By involving your operations staff in the entire software life-cycle, instead of shoehorning your application into an already existing and rigid environment, both can be built together, giving your developers the ideal environment in which to run their application; and by giving the operations team total transparency into the technology requirements, they won’t end up having to upgrade a critical piece of infrastructure quickly before a deployment.
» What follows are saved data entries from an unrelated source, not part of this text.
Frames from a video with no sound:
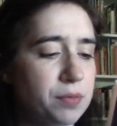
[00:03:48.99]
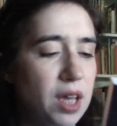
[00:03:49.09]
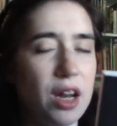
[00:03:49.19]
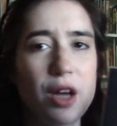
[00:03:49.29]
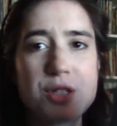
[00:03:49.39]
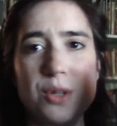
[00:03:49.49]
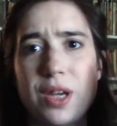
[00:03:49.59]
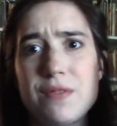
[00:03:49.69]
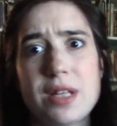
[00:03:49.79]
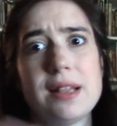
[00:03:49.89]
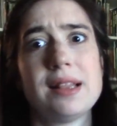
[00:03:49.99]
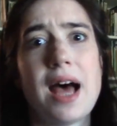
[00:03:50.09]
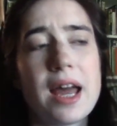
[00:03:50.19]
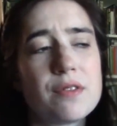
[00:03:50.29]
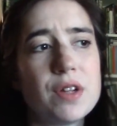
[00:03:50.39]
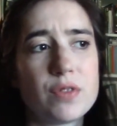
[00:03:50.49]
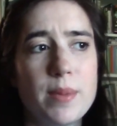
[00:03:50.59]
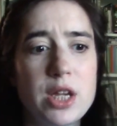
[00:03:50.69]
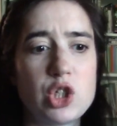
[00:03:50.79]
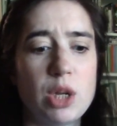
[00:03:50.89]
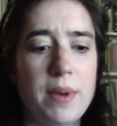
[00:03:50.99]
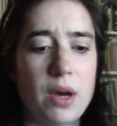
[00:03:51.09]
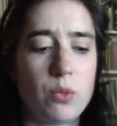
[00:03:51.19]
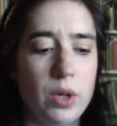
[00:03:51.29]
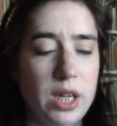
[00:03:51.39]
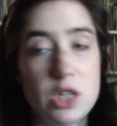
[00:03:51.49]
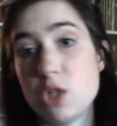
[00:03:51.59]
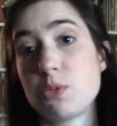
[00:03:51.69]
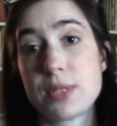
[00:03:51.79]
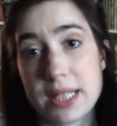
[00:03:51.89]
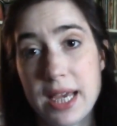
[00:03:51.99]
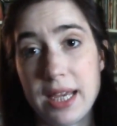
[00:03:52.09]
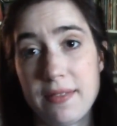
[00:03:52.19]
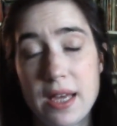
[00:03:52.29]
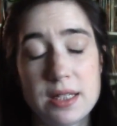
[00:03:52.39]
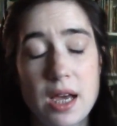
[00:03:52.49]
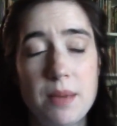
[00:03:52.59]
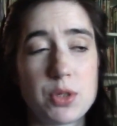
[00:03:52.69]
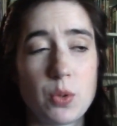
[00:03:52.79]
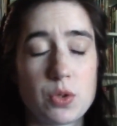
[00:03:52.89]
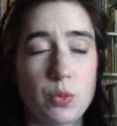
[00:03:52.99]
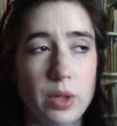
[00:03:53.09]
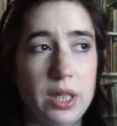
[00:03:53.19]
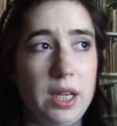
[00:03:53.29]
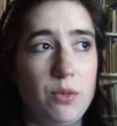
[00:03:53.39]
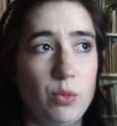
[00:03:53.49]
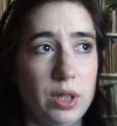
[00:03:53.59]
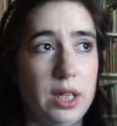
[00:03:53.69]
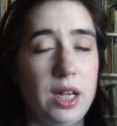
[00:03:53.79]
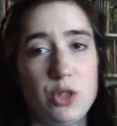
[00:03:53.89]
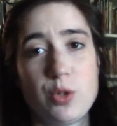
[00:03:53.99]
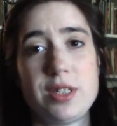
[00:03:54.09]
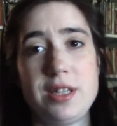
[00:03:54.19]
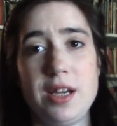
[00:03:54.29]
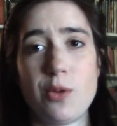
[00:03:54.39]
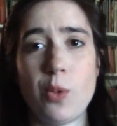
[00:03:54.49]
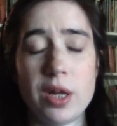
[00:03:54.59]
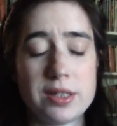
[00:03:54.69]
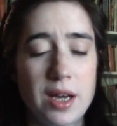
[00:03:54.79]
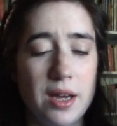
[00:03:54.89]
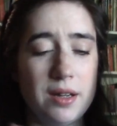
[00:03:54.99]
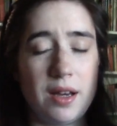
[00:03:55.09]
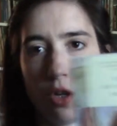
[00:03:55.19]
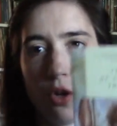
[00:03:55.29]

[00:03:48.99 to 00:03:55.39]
It also gives a lot of information about what Egypt was like at that time, so it's really, really interesting. Well done.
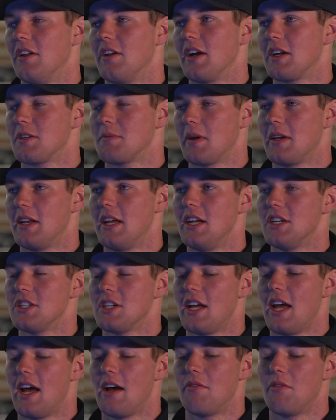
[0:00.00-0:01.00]

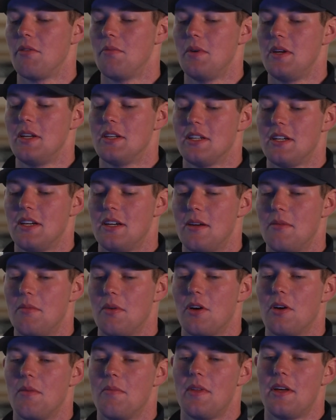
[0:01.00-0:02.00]
expectation I have would be to
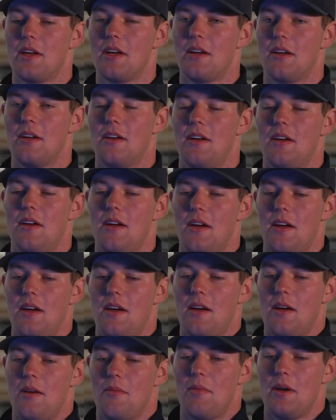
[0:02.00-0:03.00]
become the
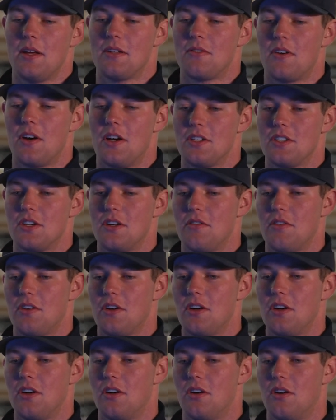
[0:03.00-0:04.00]
best version of
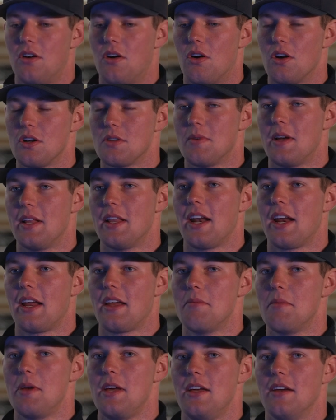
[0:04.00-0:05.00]
a horseman that I
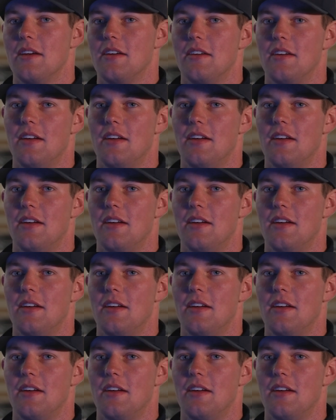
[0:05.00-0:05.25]
can be,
The biggest gain comes with total responsibility - instead of having the mentality of each team being responsible for their piece of the pie, giving everyone the responsibility for the entire application means everyone will be working towards the common goal versus just focusing on their part and signing off till the next project.
Challenges & Conclusion
Obviously, this all sounds great – but implementing DevOps isn’t an easy task. Breaking down barriers between groups that have traditionally worked separately takes time and collaboration. It will also require the leadership to accept responsibility for the entire application instead of one single component, which is daunting. Unfortunately, the best learning experiences come from failure, so you might have some growing pains while learning which metrics actually mean the application is going to have an issue. Ultimately, over time, you’ll get better at predicting issues and solving them before they happen, and you’ll be faster to resolution when issues do occur.
All in all, implementing DevOps is worthwhile, and while it definitely isn’t an easy task, the cost savings and peace of mind that come with a finely honed system more than makeup for the hardships along the way.